[Your goal]
Output every record exactly, apart from its images.

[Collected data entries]
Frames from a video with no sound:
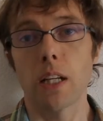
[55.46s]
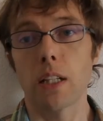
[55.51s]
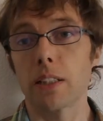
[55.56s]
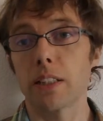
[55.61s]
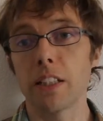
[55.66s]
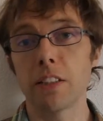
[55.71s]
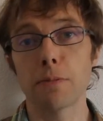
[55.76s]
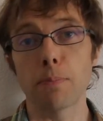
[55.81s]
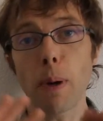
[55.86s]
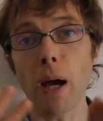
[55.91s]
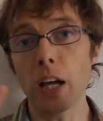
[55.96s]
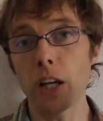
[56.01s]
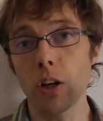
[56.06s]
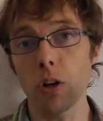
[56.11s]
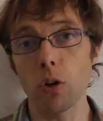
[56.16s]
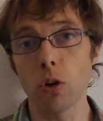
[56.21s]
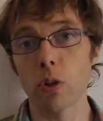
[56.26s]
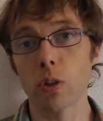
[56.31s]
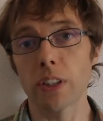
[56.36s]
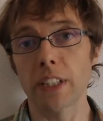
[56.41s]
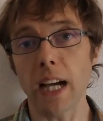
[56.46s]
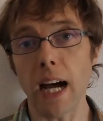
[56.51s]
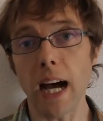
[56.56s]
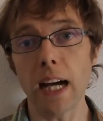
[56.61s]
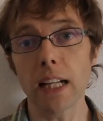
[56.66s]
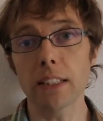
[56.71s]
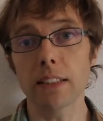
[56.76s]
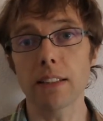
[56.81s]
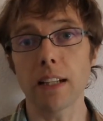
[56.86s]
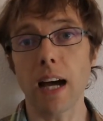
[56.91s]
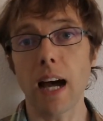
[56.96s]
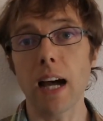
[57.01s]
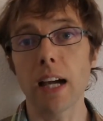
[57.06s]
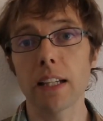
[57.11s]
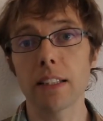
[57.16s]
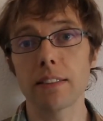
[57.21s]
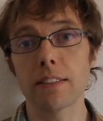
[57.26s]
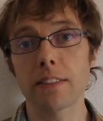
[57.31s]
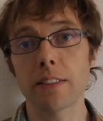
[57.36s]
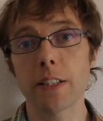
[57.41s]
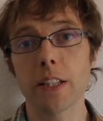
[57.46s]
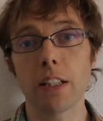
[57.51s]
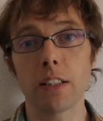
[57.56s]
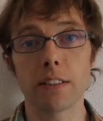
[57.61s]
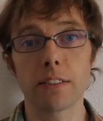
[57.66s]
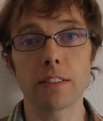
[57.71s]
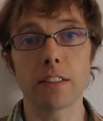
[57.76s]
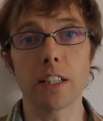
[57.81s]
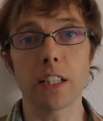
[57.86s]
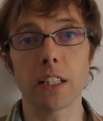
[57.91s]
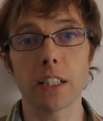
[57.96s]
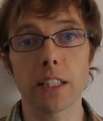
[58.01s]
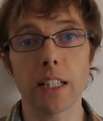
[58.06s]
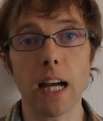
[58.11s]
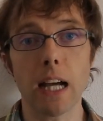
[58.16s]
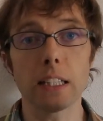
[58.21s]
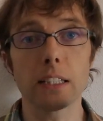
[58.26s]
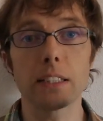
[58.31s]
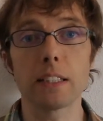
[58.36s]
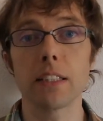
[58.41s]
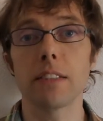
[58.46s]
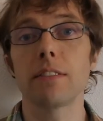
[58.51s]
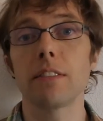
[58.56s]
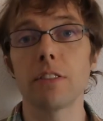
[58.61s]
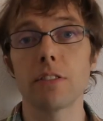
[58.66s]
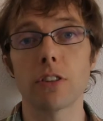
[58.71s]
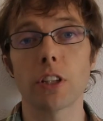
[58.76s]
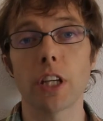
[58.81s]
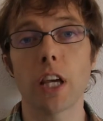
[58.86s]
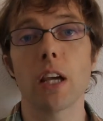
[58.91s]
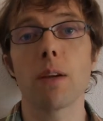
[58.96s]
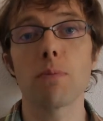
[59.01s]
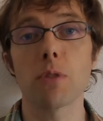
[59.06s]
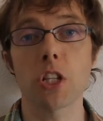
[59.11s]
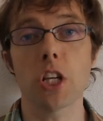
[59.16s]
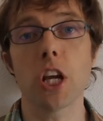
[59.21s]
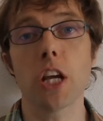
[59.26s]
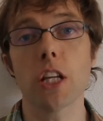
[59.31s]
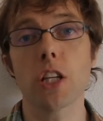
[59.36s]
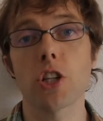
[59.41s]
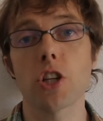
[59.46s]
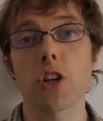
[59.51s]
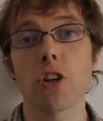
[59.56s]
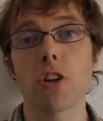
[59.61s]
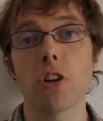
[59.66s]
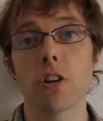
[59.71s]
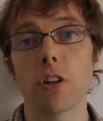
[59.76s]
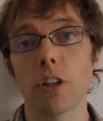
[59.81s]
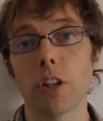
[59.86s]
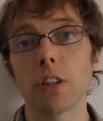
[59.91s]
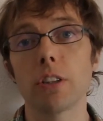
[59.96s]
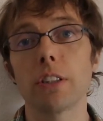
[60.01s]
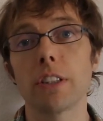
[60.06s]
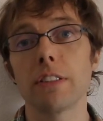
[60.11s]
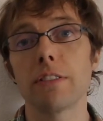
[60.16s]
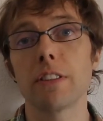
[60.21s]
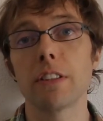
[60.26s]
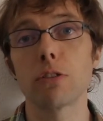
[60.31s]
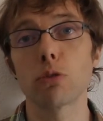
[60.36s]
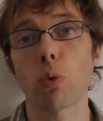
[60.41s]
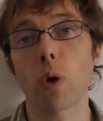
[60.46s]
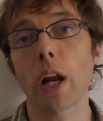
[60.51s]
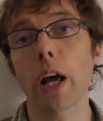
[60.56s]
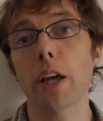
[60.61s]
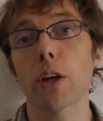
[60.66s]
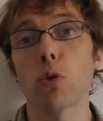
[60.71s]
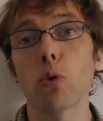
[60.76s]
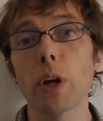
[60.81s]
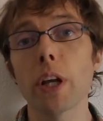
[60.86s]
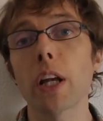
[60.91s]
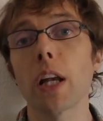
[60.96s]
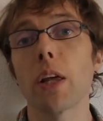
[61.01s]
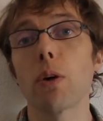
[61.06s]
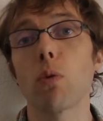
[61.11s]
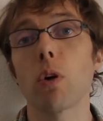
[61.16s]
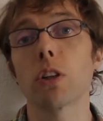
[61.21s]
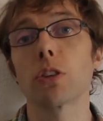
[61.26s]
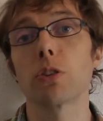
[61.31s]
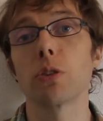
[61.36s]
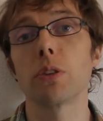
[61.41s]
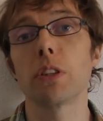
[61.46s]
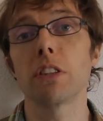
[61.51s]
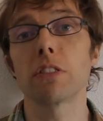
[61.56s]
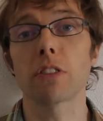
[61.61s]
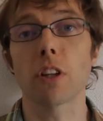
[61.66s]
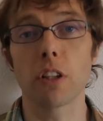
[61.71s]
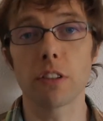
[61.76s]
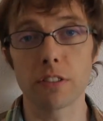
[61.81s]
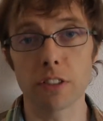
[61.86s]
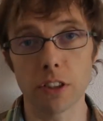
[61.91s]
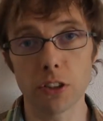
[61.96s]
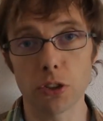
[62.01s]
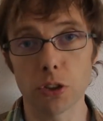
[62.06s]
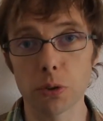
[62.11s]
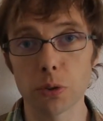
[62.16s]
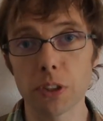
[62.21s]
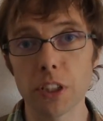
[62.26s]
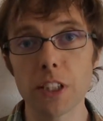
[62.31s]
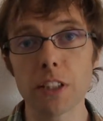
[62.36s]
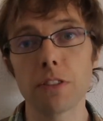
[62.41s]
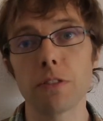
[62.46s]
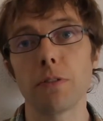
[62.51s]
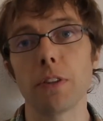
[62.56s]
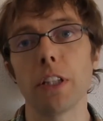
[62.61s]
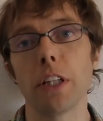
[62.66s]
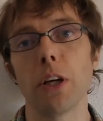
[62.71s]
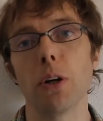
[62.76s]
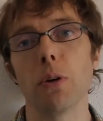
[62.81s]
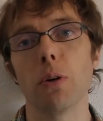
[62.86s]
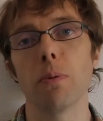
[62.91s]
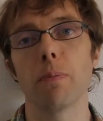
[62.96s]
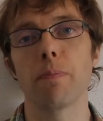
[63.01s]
Despite all that, I still think that this is a game changer, and this is what I quickly want to discuss into this video.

[Solution]
Frames from a video with no sound:
[55.46s]
[55.51s]
[55.56s]
[55.61s]
[55.66s]
[55.71s]
[55.76s]
[55.81s]
[55.86s]
[55.91s]
[55.96s]
[56.01s]
[56.06s]
[56.11s]
[56.16s]
[56.21s]
[56.26s]
[56.31s]
[56.36s]
[56.41s]
[56.46s]
[56.51s]
[56.56s]
[56.61s]
[56.66s]
[56.71s]
[56.76s]
[56.81s]
[56.86s]
[56.91s]
[56.96s]
[57.01s]
[57.06s]
[57.11s]
[57.16s]
[57.21s]
[57.26s]
[57.31s]
[57.36s]
[57.41s]
[57.46s]
[57.51s]
[57.56s]
[57.61s]
[57.66s]
[57.71s]
[57.76s]
[57.81s]
[57.86s]
[57.91s]
[57.96s]
[58.01s]
[58.06s]
[58.11s]
[58.16s]
[58.21s]
[58.26s]
[58.31s]
[58.36s]
[58.41s]
[58.46s]
[58.51s]
[58.56s]
[58.61s]
[58.66s]
[58.71s]
[58.76s]
[58.81s]
[58.86s]
[58.91s]
[58.96s]
[59.01s]
[59.06s]
[59.11s]
[59.16s]
[59.21s]
[59.26s]
[59.31s]
[59.36s]
[59.41s]
[59.46s]
[59.51s]
[59.56s]
[59.61s]
[59.66s]
[59.71s]
[59.76s]
[59.81s]
[59.86s]
[59.91s]
[59.96s]
[60.01s]
[60.06s]
[60.11s]
[60.16s]
[60.21s]
[60.26s]
[60.31s]
[60.36s]
[60.41s]
[60.46s]
[60.51s]
[60.56s]
[60.61s]
[60.66s]
[60.71s]
[60.76s]
[60.81s]
[60.86s]
[60.91s]
[60.96s]
[61.01s]
[61.06s]
[61.11s]
[61.16s]
[61.21s]
[61.26s]
[61.31s]
[61.36s]
[61.41s]
[61.46s]
[61.51s]
[61.56s]
[61.61s]
[61.66s]
[61.71s]
[61.76s]
[61.81s]
[61.86s]
[61.91s]
[61.96s]
[62.01s]
[62.06s]
[62.11s]
[62.16s]
[62.21s]
[62.26s]
[62.31s]
[62.36s]
[62.41s]
[62.46s]
[62.51s]
[62.56s]
[62.61s]
[62.66s]
[62.71s]
[62.76s]
[62.81s]
[62.86s]
[62.91s]
[62.96s]
[63.01s]
Despite all that, I still think that this is a game changer, and this is what I quickly want to discuss into this video.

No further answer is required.